Work item:
Look through the entries below, please, and copy every line with the word "video".

Data to use:

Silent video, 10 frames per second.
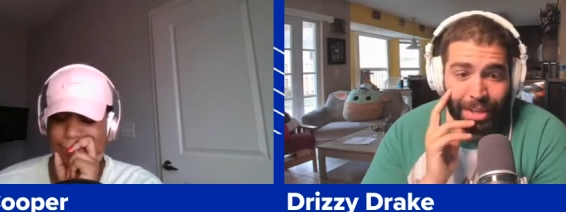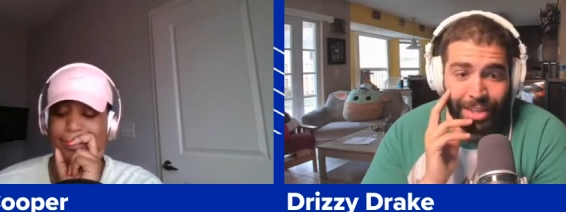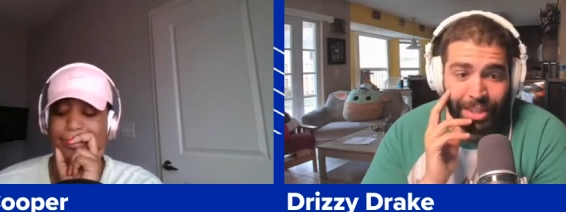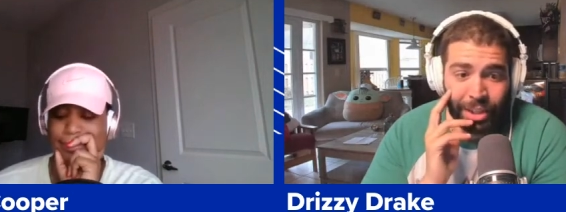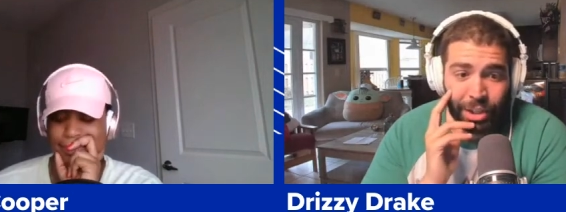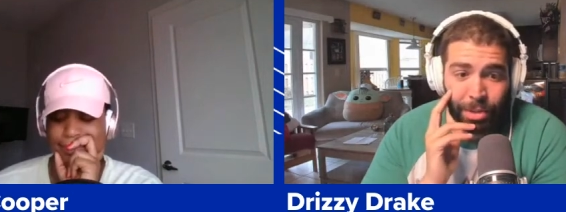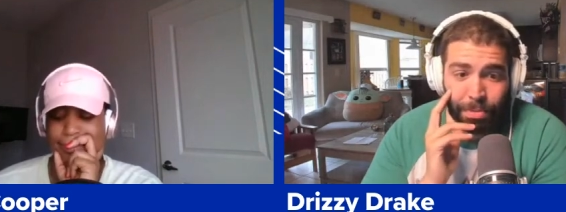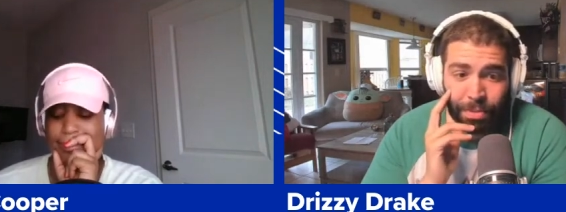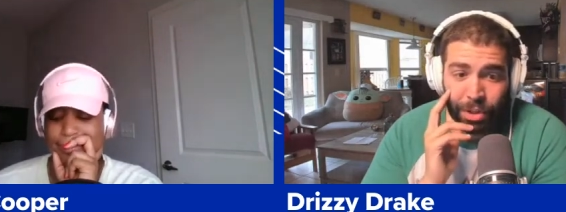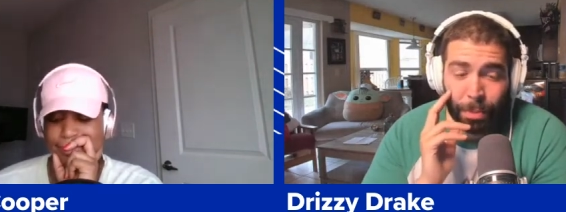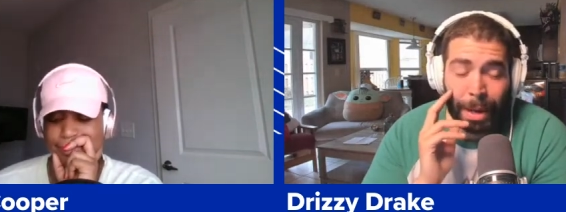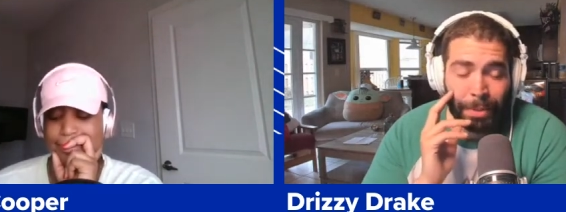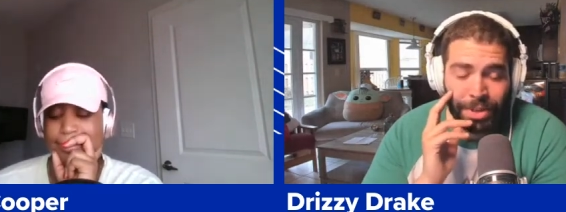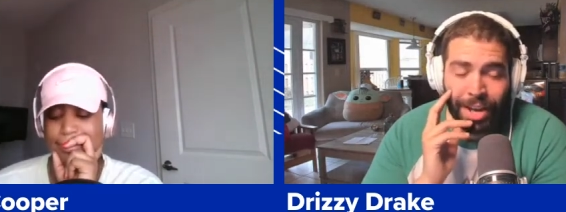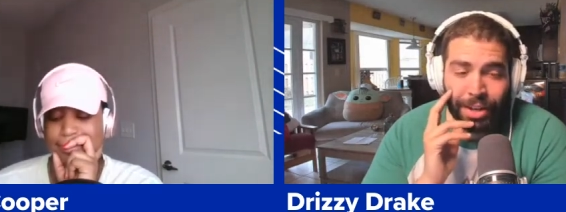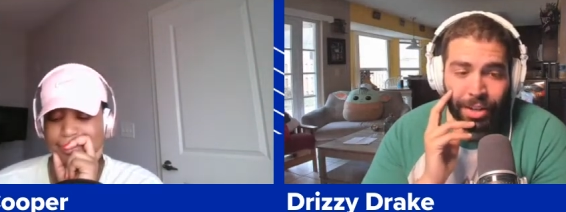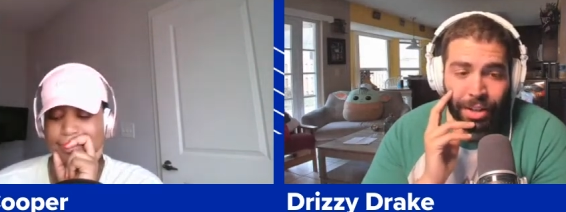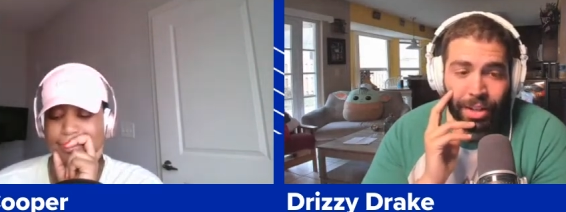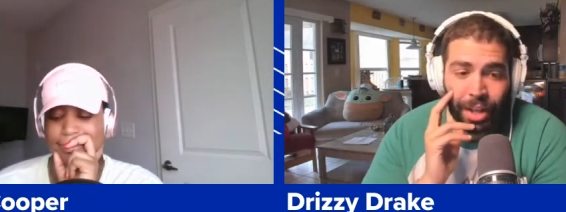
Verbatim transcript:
Speaker 1: I think they're a paper tiger.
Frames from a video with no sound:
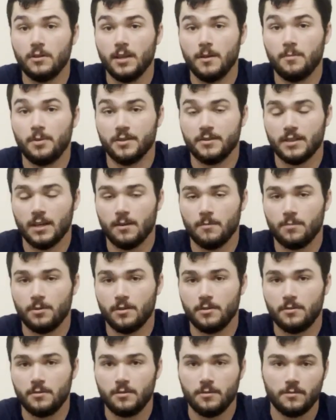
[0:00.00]
inputs
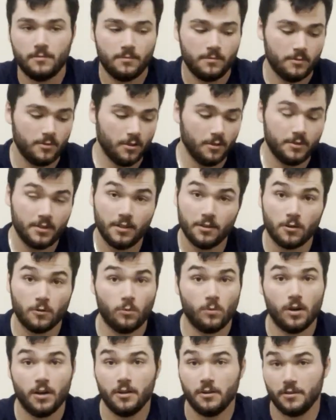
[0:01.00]
outputs. So it's either
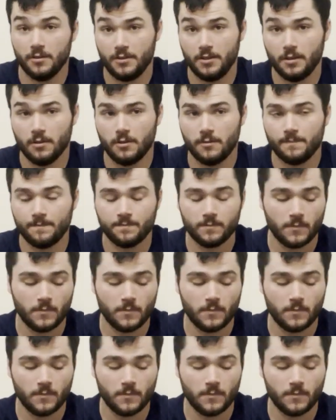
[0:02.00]
1 or 0.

Task result:
Silent video, 10 frames per second.
Frames from a video with no sound:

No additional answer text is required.